Why does nodetool refresh require a restart of Cassandra 2.2.8?


The documentation clearly states that nodetool refresh loads newly placed SSTables to the system without restart. Simple environment... 6 node cluster, 2 DCs, 3 nodes per DC, the keyspace in question is RF3 for each DC. Yes... I'm using C* 2.2.8, and there's nothing I can do about that at the moment. This never goes sideways on a single node cluster or a two node cluster [no network strategy in use] ... of course. :)

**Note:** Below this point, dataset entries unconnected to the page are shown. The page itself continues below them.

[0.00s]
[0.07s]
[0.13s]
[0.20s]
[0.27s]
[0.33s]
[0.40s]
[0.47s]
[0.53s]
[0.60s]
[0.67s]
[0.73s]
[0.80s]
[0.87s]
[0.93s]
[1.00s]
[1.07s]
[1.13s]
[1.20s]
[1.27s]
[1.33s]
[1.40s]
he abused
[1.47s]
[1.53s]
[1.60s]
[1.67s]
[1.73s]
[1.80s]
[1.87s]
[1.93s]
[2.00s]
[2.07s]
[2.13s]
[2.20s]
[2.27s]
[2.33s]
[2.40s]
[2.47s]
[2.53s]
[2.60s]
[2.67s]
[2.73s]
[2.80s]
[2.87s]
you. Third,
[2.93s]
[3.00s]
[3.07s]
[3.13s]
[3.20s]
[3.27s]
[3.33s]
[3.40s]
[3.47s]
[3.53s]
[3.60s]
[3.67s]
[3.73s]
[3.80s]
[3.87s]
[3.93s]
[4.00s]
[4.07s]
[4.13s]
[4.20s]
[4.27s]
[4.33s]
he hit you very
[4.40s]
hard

  1. Create a snapshot on a fully repaired, schema stable, and unchanging test keyspace. Hard links exist in the snapshot folder as expected.
  2. Add data to a column family and flush that data resulting in two sstables. Snapshot hardlinked to sstable1 and backups now have a hardlink to sstable2 created by the flush.
  3. Data is truncated via CQLSH, or on disk files are purged.
  4. The snapshot files are copied or hard linked to the data directory. Both approaches result in the same behavior. This results in only sstable1 in the data directory.
  5. All caches are invalidated... only using key caching. [or not]
  6. nodetool flush is used to prove that nothing is in memory. [or not]
  7. nodetool refresh is used to reload the newly placed sstable1.

At this point, the data queried from each node using local_one consistency shows sstable1 and sstable2 results for every node.

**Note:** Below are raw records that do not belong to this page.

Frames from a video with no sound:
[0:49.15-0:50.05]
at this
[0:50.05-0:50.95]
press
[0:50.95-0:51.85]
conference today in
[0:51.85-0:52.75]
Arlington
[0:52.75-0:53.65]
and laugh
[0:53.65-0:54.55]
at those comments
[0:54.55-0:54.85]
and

If a snapshot is attempted (or repair ... because of before repair snapshot), it fails trying to snapshot the non-existent sstable2.

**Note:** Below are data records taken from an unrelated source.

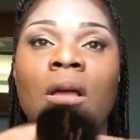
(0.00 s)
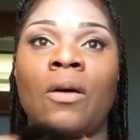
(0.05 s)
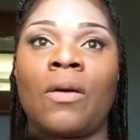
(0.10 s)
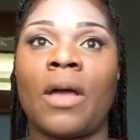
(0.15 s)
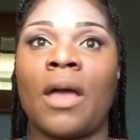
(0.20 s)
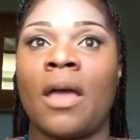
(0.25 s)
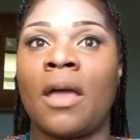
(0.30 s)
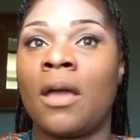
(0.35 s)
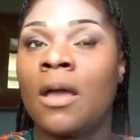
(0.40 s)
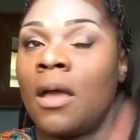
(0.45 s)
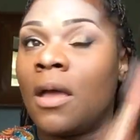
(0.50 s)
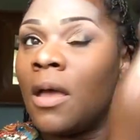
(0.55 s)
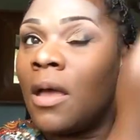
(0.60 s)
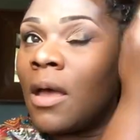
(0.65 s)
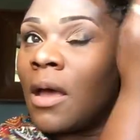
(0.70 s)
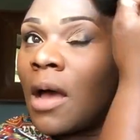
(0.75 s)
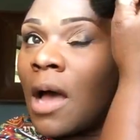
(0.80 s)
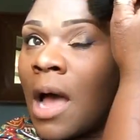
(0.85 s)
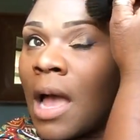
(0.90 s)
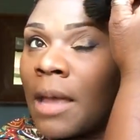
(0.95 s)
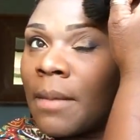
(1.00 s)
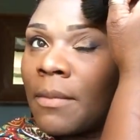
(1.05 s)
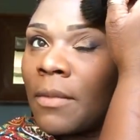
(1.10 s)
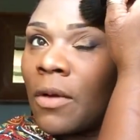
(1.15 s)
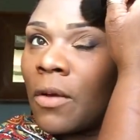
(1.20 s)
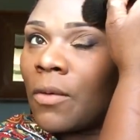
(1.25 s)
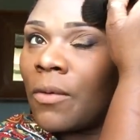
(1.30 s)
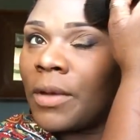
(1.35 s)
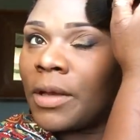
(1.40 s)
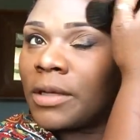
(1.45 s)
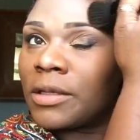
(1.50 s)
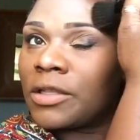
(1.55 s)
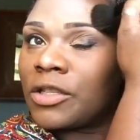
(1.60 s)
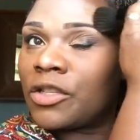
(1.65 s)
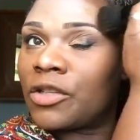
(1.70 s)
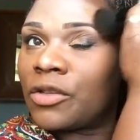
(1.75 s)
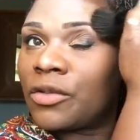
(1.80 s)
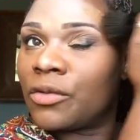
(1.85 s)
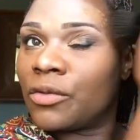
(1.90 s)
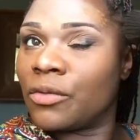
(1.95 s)
Okay, I'm going
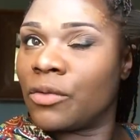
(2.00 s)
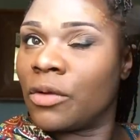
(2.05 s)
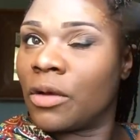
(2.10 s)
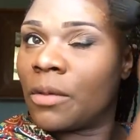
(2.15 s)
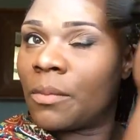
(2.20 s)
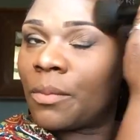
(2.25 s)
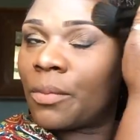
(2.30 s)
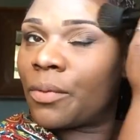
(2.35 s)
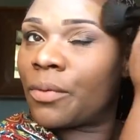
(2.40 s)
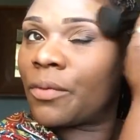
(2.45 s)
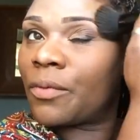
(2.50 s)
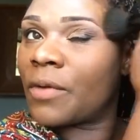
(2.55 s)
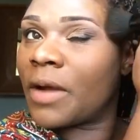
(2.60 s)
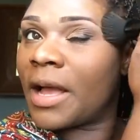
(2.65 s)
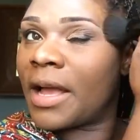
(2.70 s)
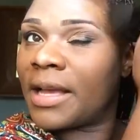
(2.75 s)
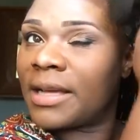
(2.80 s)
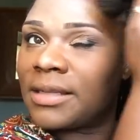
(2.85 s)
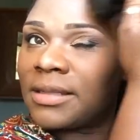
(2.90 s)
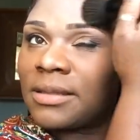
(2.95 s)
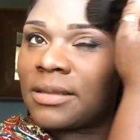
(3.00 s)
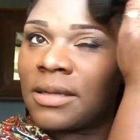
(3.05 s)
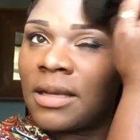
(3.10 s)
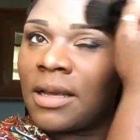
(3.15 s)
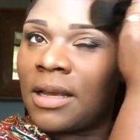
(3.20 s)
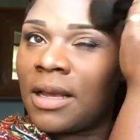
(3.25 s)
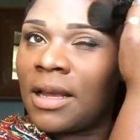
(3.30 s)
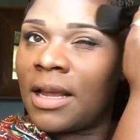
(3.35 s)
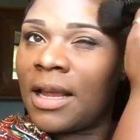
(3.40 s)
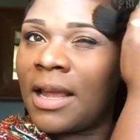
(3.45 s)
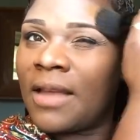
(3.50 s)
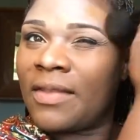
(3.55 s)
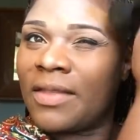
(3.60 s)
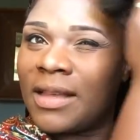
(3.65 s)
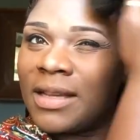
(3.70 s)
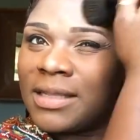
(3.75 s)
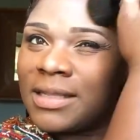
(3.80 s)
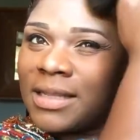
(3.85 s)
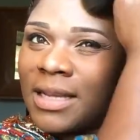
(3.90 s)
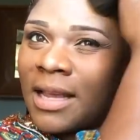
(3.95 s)
to press in
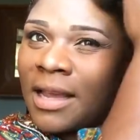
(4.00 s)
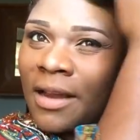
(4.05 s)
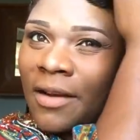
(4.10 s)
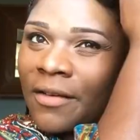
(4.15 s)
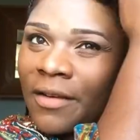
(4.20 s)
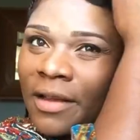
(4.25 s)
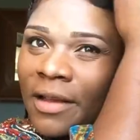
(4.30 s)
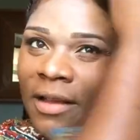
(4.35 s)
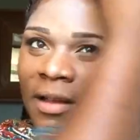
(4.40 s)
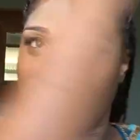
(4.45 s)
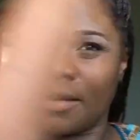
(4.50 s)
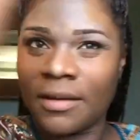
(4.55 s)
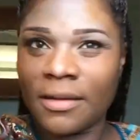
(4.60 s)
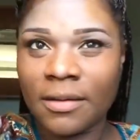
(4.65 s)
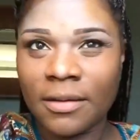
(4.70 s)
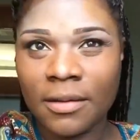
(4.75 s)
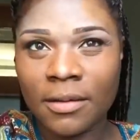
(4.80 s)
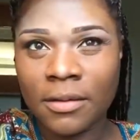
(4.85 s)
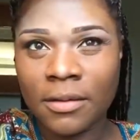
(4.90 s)
this area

After a restart of the cluster, all is well and as expected.

Is nodetool refresh buggy for C* 2.2.8 as compared to nodetool drain?

My start and stop C* process is as follows... start... systemctl start casssandra.service

stop... nodetool disablegossip nodetool disablethrift nodetool disablebinary nodetool drain nodetool stopdaemon <= expecting an error systemctl stop casssandra.service

.... of course a restart is a stop an start. :)

Thank you in advance.


Solution

  • I was using C* 2.2.8 from the Datastax repo. Now, I'm using Apache C* 2.2.11 from the Apache repo, and I can no longer reproduce this issue.

    Summary of the issue...

    1. create snapshot
    2. restore snapshot, nodetool refresh, no errors in the logs
    3. sstables are not replaced (phantom data [not a tombstone or commit log issue])
    4. subsequent snapshot fails because of missing sstable files (which are not in the snapshot created)
    5. after restarting C* the sstables are replaced and new snapshots no longer produce the error for any missing sstable files (which are not in the snapshot created)

    My conclusion is that C* 2.2.8 has a bug and 2.2.11 does not. Also, since Datastax no longer supports C*, avoid trusting them for anything that's not DSE. They are not to be trusted like Apache.